A guide to managing and securing privileged users
Barbara Hoffman
Organizations often have two to three times more privileged user accounts than individual employees. Securing these special accounts is vital to protecting sensitive information and critical systems from cyberattacks.
Privileged users require special handling, training, and oversight. To help people stay productive, you must provide appropriate access for privileged users while also minimizing risk to the organization.
Read on to learn:
- How privileged users differ from standard users.
- Risks associated with the compromise and misuse of privileged user accounts.
- How privileged user management (PUM) makes your organization less vulnerable.

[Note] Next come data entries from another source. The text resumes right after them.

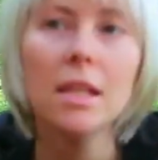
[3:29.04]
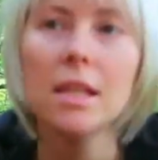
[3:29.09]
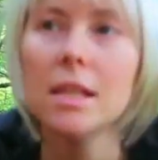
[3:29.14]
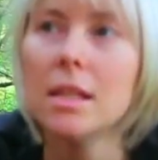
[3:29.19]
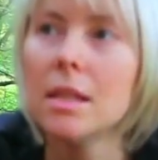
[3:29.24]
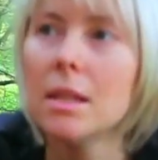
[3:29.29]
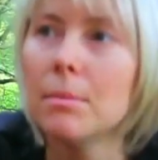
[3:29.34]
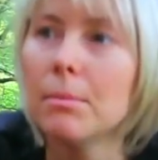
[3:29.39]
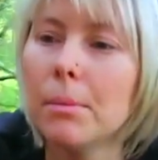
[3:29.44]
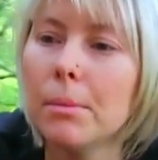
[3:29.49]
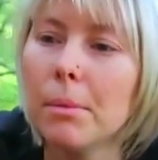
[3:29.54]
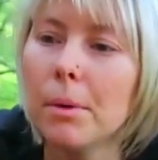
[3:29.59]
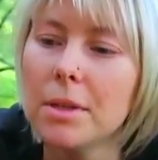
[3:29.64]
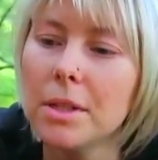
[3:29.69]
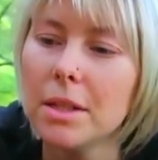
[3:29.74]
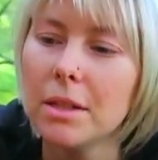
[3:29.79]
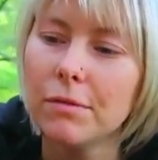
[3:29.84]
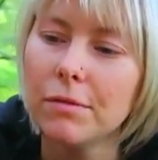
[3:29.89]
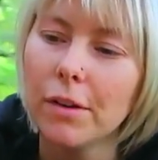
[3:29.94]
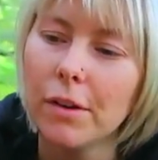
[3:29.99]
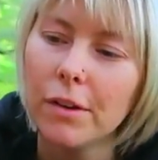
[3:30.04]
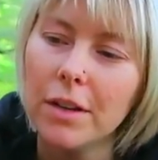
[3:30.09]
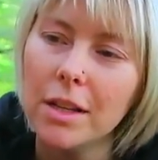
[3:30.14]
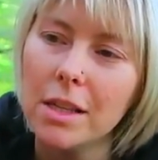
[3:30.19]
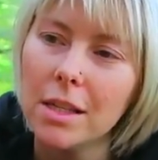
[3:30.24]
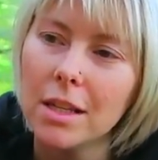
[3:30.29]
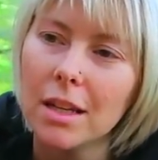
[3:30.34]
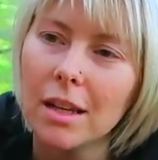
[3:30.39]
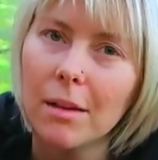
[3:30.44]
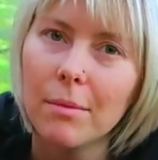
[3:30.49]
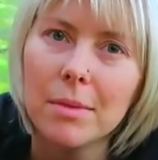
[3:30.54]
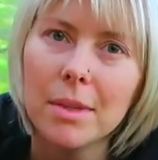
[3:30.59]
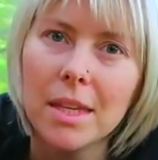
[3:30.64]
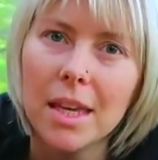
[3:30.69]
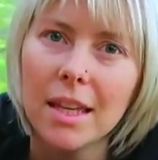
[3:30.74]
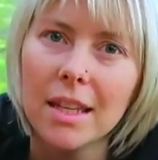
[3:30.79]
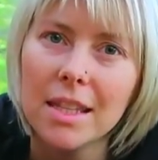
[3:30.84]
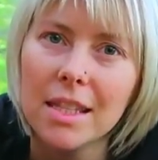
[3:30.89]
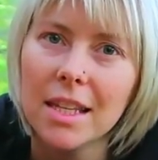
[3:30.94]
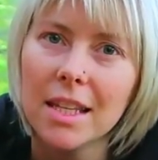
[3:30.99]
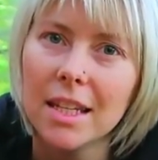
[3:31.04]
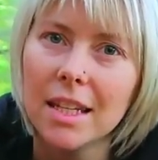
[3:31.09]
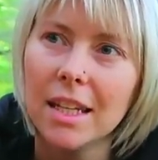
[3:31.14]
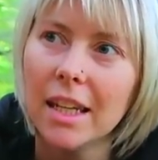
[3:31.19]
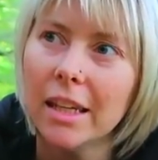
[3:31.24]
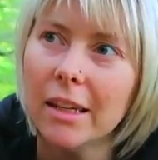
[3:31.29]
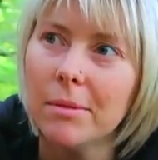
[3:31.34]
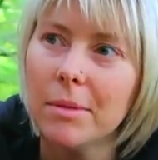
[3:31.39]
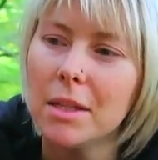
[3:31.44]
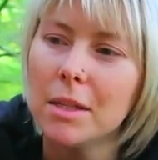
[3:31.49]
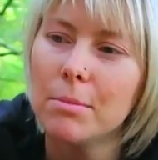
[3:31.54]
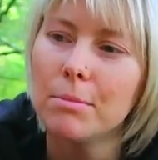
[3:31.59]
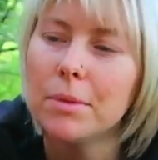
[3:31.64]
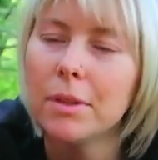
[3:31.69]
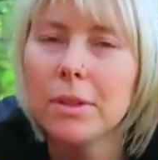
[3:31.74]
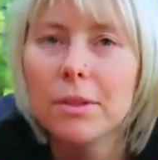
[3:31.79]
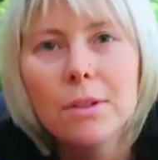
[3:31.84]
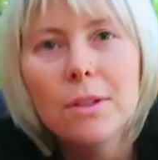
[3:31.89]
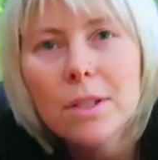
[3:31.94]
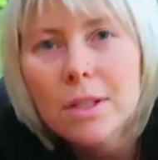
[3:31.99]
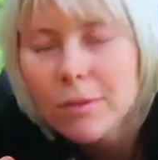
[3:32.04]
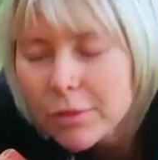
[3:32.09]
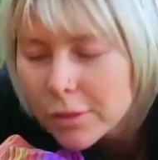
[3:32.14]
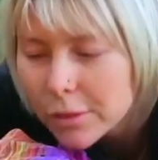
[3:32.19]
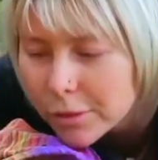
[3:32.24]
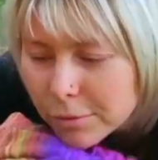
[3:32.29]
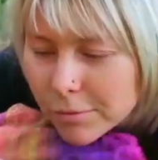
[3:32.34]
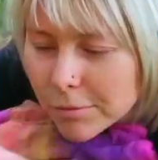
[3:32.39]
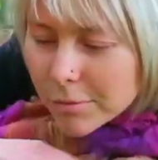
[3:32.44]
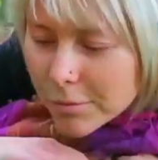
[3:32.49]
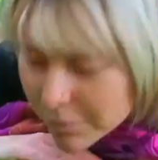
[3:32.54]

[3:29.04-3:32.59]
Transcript: is the mossy forest, and I'm yet to name this beautiful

You’ll gain a practical understanding of different types of users with a focus on privileged users and privileged user management, including what privileged users are, where they’re located throughout your organization, and how they function. Most importantly, you’ll understand the risks associated with privileged users and how to best protect IT systems and sensitive data.
Key Privileged User Definitions
To set the stage, let’s define important terms you need to know about privileged users, privileged accounts, and privileged user management.
What is a privileged user?
A privileged user is a person authorized to access critical IT systems and conduct activities that standard users have not been granted permission to perform. Privileged users are often Domain Administrators, Server Administrators, or other IT experts who configure hardware/software, make changes to systems, troubleshoot, and conduct IT activities on behalf of the organization.
That said, privileged users can also be business users or developers who can access and manipulate sensitive data, such as PII, corporate IP, or financial information.
People who have access to SaaS applications (like HR or finance systems) are also privileged users. So are people who retain local administrative rights to workstations as they can make configuration changes, add and remove applications, and execute programs.
The elevated level of permissions associated with privileged users makes their credentials attractive assets for cybercriminals to target via social engineering and phishing strategies.
What’s the difference between a privileged user and a privileged account?
Privileged users have unique identities, typically tied to Active Directory, Azure or other identity management systems. A privileged account, on the other hand, can be shared by multiple people. For example, everyone in a Group could have permission to access a privileged account for a particular function.
Although IT staff can be considered privileged users, they typically have multiple accounts that they use in different situations. In most organizations, IT staff have one user account with standard-level permissions for everyday work and a separate privileged account for performing operations that require elevated permissions.
For example, a privileged account might be used by an IT professional to access servers and perform an upgrade, modify settings, or conduct general maintenance. They may, in fact, leverage multiple privileged accounts, which allow them to access different systems and perform different functions.
Examples of privileged accounts that have elevated permissions are:
- Domain Admin accounts – authorized to make changes to global policies that impact all the servers, workstations, and users connected to that domain.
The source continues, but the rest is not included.